Worst aviation record in world

Congo has one of the world's worst aviation safety records and yesterday's air disaster, in which an Antonov 26 plunged into a neighbourhood of the sprawling riverside capital, was the latest and most deadly of a series of recent accidents.

Transport Minister Remy Henri Kuseyo Gatanga was sacked "for being incapable of organising the aviation sector", presidential spokesman Kudura Kasongo said in Kinshasa.

The Humanitarian Affairs Ministry raised its provisional death toll from the accident to 51 from 38 and said this could rise further.

Dozens more injured

At least 25 people were badly injured, apparently all on the ground when the plane crashed into the neighbourhood.

Ministry spokesman Saleh Kinyongo, revising an earlier figure given of 52 dead, says a Congolese mechanic aboard the Russian-piloted plane was found to have survived.

"We now know there is a survivor in hospital. He's the mechanic (of the plane)," he says.

Mr Kinyongo named him as Dede Ngama and said he's recovering in Kinshasa's Roi Baudouin hospital.

"He's alive and well. He's talking and he's even been on TV," he added.

Pilots killed

Russia's Foreign Ministry said earlier the Russian captain, co-pilot and flight engineer of the plane were all killed.

Congo's cabinet met today to look at ways of toughening existing air safety regulations, including improved inspection and harsher penalties for offenders.

At the crash site in the Kingasani neighbourhood, police struggled to keep back onlookers and looters.

Looters

Officers made several arrests of young men who tried to scavenge scrap metal, engine parts and valuables from the twisted, blackened wreckage.
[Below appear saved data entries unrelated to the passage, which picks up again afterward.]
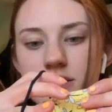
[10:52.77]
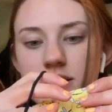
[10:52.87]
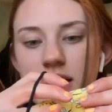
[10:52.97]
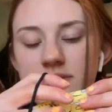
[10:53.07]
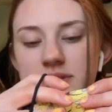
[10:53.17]

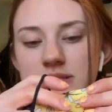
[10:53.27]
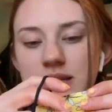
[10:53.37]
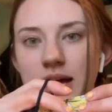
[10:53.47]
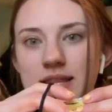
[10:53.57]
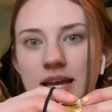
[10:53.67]
kind of
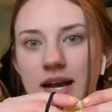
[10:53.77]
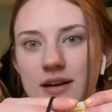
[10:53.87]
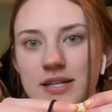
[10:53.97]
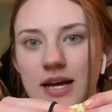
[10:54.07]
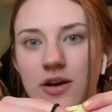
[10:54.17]
slide the hair
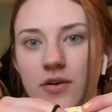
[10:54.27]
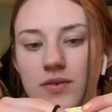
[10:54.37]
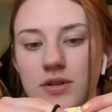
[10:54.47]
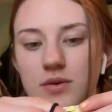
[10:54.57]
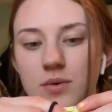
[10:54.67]
tie over
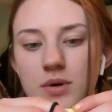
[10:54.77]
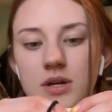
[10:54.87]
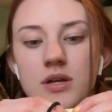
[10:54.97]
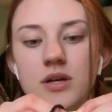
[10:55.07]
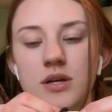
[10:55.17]
the
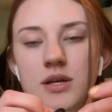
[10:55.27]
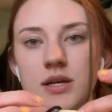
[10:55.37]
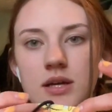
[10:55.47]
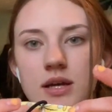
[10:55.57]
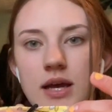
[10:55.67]
corner,
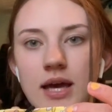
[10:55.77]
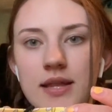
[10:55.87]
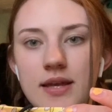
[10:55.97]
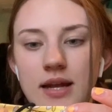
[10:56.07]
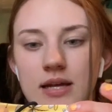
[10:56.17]
and
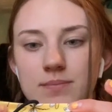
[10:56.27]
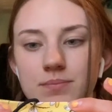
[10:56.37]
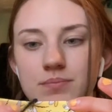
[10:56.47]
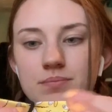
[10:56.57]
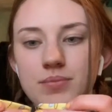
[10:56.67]
then I
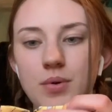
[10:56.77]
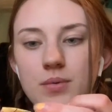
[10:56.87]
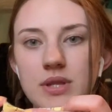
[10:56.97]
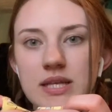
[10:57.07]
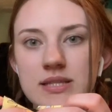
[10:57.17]
pull
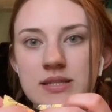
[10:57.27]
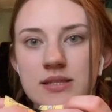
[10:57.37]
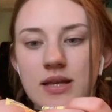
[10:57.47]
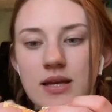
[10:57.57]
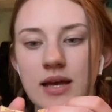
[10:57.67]
these
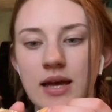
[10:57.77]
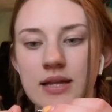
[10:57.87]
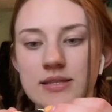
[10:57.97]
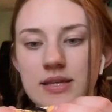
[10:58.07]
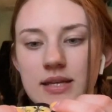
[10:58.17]

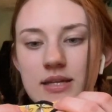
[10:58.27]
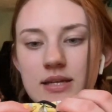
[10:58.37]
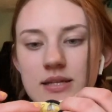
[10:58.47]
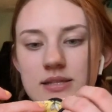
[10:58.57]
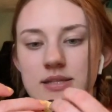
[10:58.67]
ends like
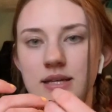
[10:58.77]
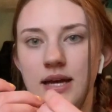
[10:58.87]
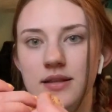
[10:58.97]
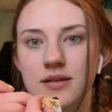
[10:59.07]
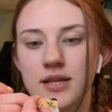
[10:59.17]

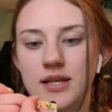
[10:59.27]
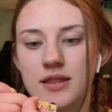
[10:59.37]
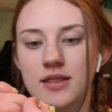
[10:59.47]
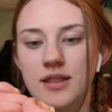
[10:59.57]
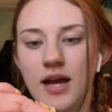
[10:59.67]
together like
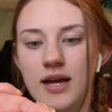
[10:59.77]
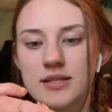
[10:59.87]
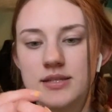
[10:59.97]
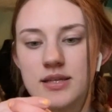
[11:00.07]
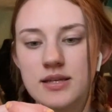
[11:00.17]
that.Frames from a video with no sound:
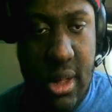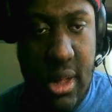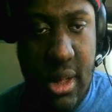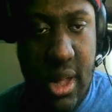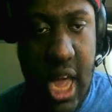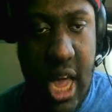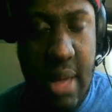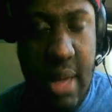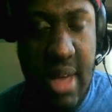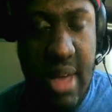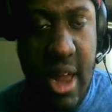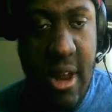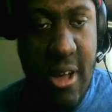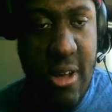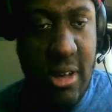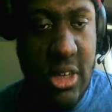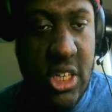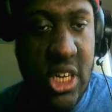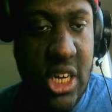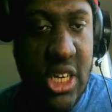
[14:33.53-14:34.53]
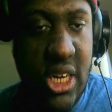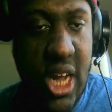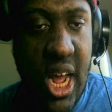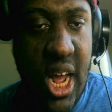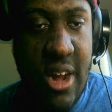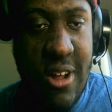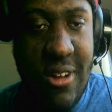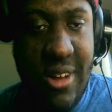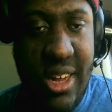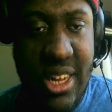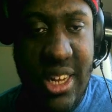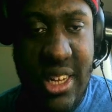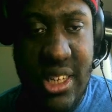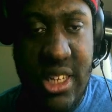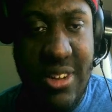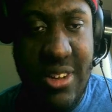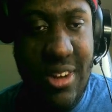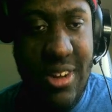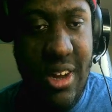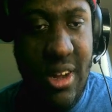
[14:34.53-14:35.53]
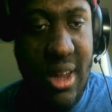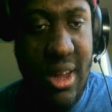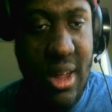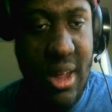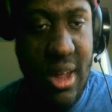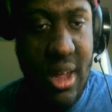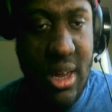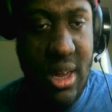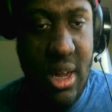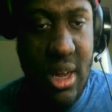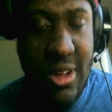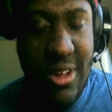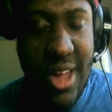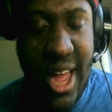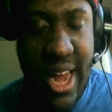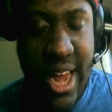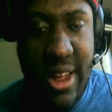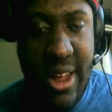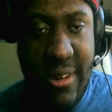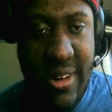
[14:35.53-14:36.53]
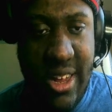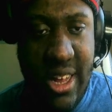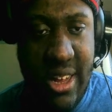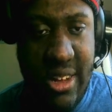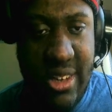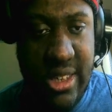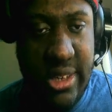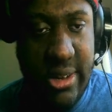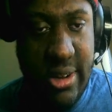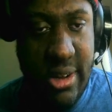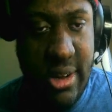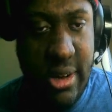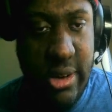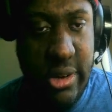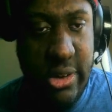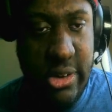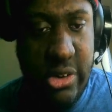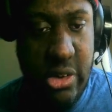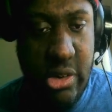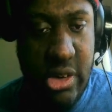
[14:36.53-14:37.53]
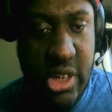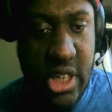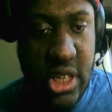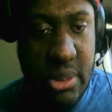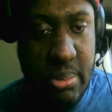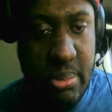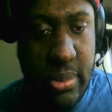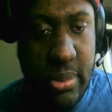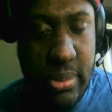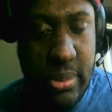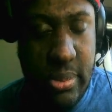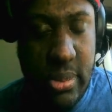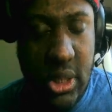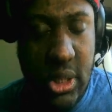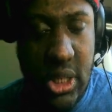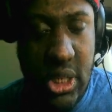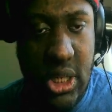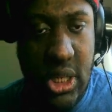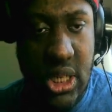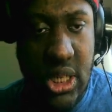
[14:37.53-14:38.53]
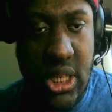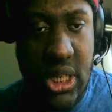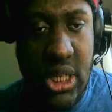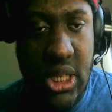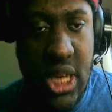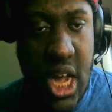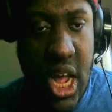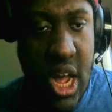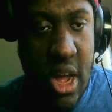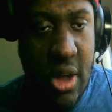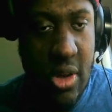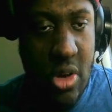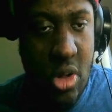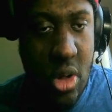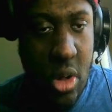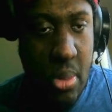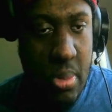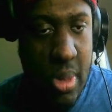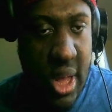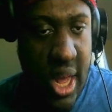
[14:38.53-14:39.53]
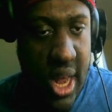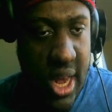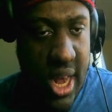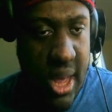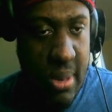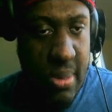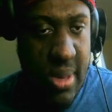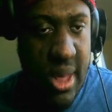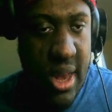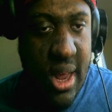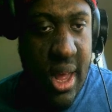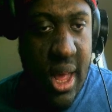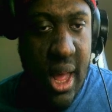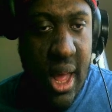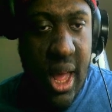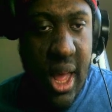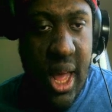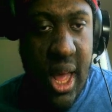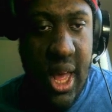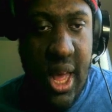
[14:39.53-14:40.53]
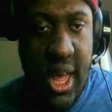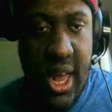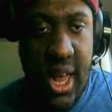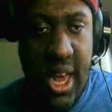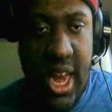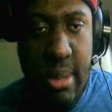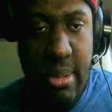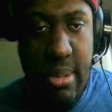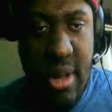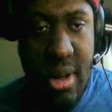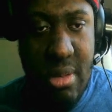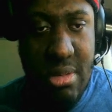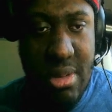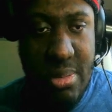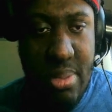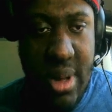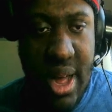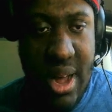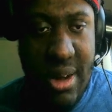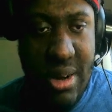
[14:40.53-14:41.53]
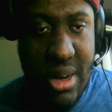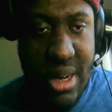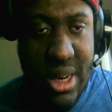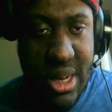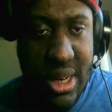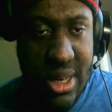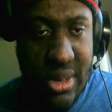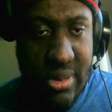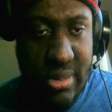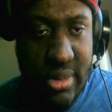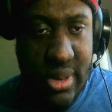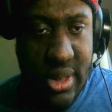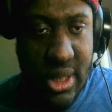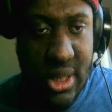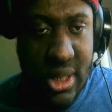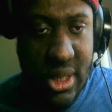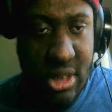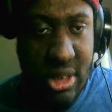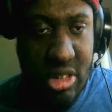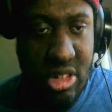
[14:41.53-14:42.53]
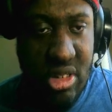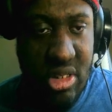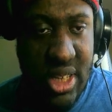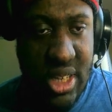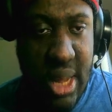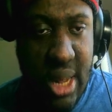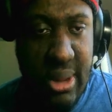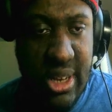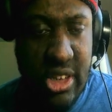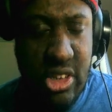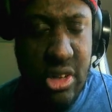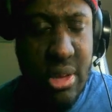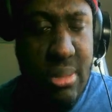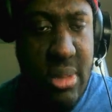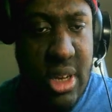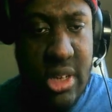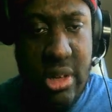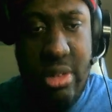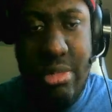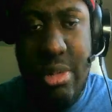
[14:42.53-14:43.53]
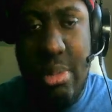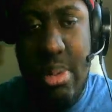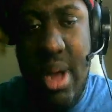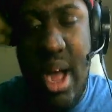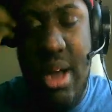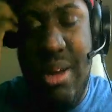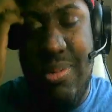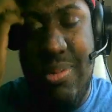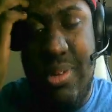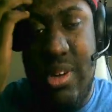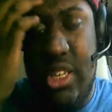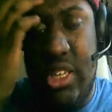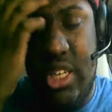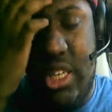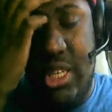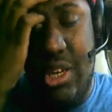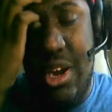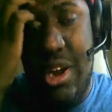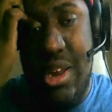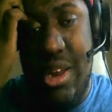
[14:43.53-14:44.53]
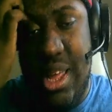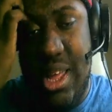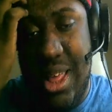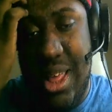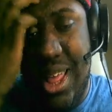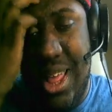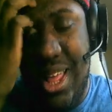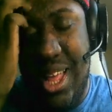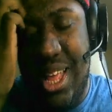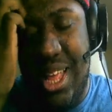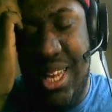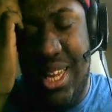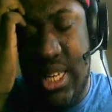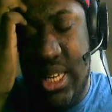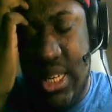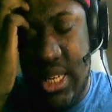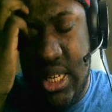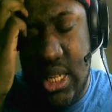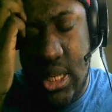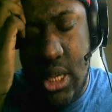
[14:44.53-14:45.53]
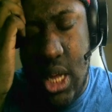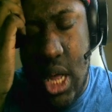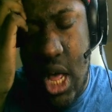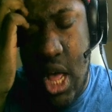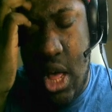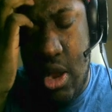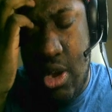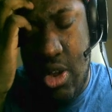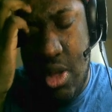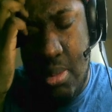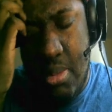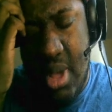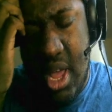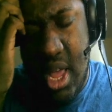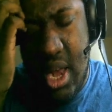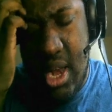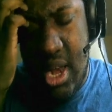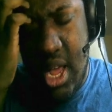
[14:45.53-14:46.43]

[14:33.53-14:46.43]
I mean, I know I know Lita's gonna lose. I know Lita's gonna lose. Cause I don't know, man. They've been they've been overpowered. They've been too much overpowered for Charlotte, cause I don't know, man.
The twin-propeller aircraft had crashed onto houses in the Kingasani district shortly after taking off from nearby Ndjili international airport.

"I was at the market when the crash happened.
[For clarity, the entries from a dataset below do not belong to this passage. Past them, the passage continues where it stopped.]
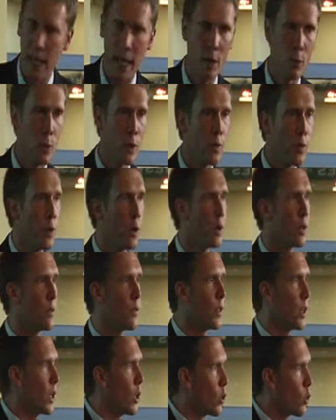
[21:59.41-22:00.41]
And we've heard
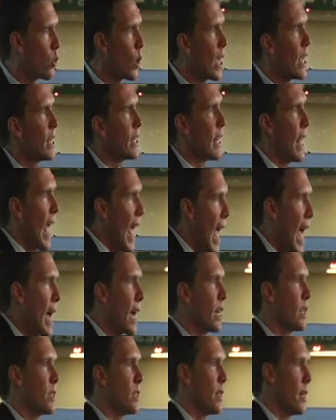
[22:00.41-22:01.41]
of the great
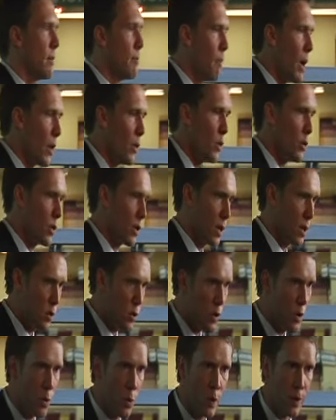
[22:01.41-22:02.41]
acts that mothers can
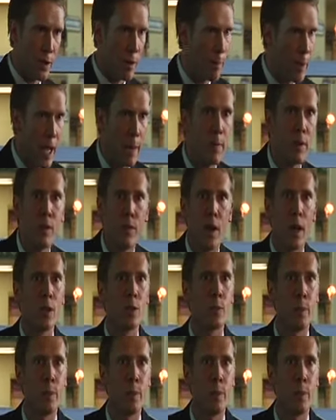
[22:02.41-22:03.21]
do when their baby falls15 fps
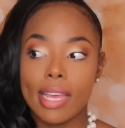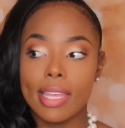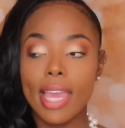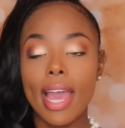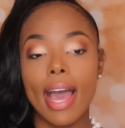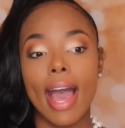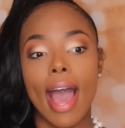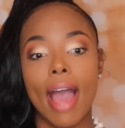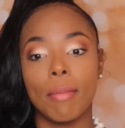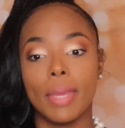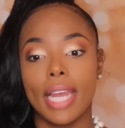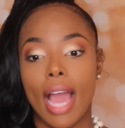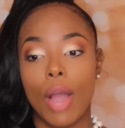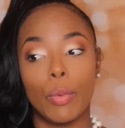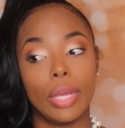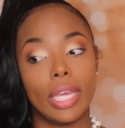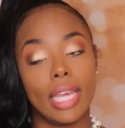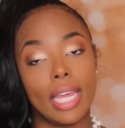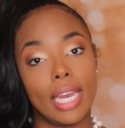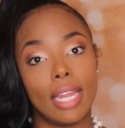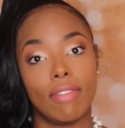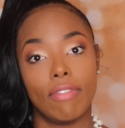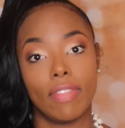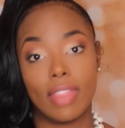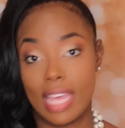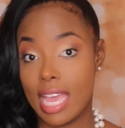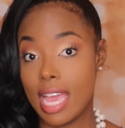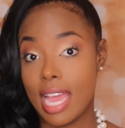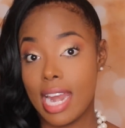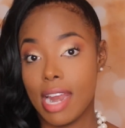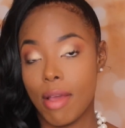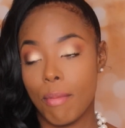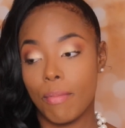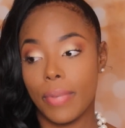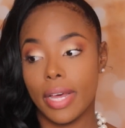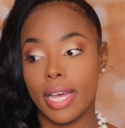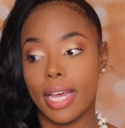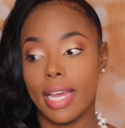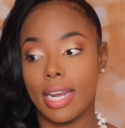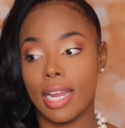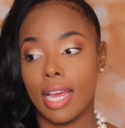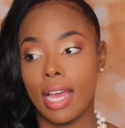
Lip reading: yeah, I would get it then. But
One of my three children is dead. Two others are missing," local resident Marie Simbi says.

Dozens dead this year

At least 30 people had already been killed this year in six plane crashes in the country the size of West Europe with only a few hundred kilometres of paved roads.

Ageing planes in Congo suffer from a lack of maintenance and spare parts but they are often the only way to transport people and goods across the country that is slowly recovering from a 1998-2003 civil war.

The aircraft are often packed with passengers and cargo and accurate records are rare.

‘Embarrassing’ record

Congo's air safety record was dubbed an "embarrassment" by the International Air Transport Association last year.

Africa One is on the European Union's airline blacklist.

All airlines certified by Democratic Republic of Congo authorities – except for Hewa Bora Airways – are banned from the EU.